*DATASET RECORDS*
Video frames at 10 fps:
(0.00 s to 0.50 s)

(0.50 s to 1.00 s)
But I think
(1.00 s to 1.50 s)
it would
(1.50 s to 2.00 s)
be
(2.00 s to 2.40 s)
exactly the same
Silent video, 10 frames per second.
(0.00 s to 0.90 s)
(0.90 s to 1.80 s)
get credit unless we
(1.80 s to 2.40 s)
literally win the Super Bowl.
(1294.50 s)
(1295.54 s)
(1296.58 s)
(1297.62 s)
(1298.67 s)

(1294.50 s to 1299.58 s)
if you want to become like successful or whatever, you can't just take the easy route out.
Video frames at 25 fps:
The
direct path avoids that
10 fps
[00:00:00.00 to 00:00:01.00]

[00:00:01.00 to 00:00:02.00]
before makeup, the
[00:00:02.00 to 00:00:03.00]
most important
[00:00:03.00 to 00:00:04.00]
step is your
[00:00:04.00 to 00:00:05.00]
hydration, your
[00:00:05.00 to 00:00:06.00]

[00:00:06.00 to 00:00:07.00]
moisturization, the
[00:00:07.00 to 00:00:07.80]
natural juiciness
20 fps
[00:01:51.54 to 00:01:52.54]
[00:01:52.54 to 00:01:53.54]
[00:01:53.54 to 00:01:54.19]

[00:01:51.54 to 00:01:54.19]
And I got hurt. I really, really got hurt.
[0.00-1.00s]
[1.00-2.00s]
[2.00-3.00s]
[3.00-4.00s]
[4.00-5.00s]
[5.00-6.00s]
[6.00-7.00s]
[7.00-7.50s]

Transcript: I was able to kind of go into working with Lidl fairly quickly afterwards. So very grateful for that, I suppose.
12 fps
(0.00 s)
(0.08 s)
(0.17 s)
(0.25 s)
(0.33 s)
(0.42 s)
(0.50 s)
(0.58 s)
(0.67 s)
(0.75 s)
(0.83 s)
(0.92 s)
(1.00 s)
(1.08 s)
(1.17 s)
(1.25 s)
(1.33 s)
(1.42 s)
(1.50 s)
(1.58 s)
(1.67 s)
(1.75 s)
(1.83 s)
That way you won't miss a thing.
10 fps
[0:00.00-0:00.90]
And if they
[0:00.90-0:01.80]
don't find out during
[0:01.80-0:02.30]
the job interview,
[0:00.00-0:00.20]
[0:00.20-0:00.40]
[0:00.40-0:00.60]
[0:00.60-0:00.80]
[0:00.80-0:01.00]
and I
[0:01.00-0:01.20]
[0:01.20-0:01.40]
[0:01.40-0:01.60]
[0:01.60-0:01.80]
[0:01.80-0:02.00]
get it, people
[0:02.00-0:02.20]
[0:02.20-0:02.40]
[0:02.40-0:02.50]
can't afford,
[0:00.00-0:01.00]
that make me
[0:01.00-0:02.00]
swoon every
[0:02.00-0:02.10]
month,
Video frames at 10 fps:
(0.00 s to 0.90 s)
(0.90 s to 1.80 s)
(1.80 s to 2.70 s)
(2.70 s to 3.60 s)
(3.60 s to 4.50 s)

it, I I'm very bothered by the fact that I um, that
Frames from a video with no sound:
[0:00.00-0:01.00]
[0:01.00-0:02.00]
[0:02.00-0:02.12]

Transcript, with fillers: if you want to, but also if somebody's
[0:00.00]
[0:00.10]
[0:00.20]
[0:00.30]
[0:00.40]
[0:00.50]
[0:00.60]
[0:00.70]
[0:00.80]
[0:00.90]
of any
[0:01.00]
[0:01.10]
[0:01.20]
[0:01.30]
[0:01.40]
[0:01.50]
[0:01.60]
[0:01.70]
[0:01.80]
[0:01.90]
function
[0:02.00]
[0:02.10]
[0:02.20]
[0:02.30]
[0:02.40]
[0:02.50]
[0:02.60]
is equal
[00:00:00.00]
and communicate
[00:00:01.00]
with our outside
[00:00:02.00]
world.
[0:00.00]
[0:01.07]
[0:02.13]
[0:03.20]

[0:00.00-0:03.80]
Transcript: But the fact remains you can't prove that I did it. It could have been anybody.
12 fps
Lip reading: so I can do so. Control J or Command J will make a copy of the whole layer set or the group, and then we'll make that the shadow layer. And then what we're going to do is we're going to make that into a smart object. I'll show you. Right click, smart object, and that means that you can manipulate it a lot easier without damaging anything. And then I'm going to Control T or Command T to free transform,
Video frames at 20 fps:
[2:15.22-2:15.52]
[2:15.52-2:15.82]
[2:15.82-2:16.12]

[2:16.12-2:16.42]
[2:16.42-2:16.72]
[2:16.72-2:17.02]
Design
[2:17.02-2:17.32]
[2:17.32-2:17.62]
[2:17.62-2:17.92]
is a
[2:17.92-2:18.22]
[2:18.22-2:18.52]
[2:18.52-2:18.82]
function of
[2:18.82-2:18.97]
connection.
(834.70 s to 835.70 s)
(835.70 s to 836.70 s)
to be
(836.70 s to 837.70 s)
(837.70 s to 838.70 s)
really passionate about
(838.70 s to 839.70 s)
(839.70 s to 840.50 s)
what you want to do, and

*TASK TO CARRY OUT*
Scan the entries and show every line in which the word "Transcript" is found.

*RESPONSE*
Transcript: I was able to kind of go into working with Lidl fairly quickly afterwards. So very grateful for that, I suppose.
Transcript, with fillers: if you want to, but also if somebody's
Transcript: But the fact remains you can't prove that I did it. It could have been anybody.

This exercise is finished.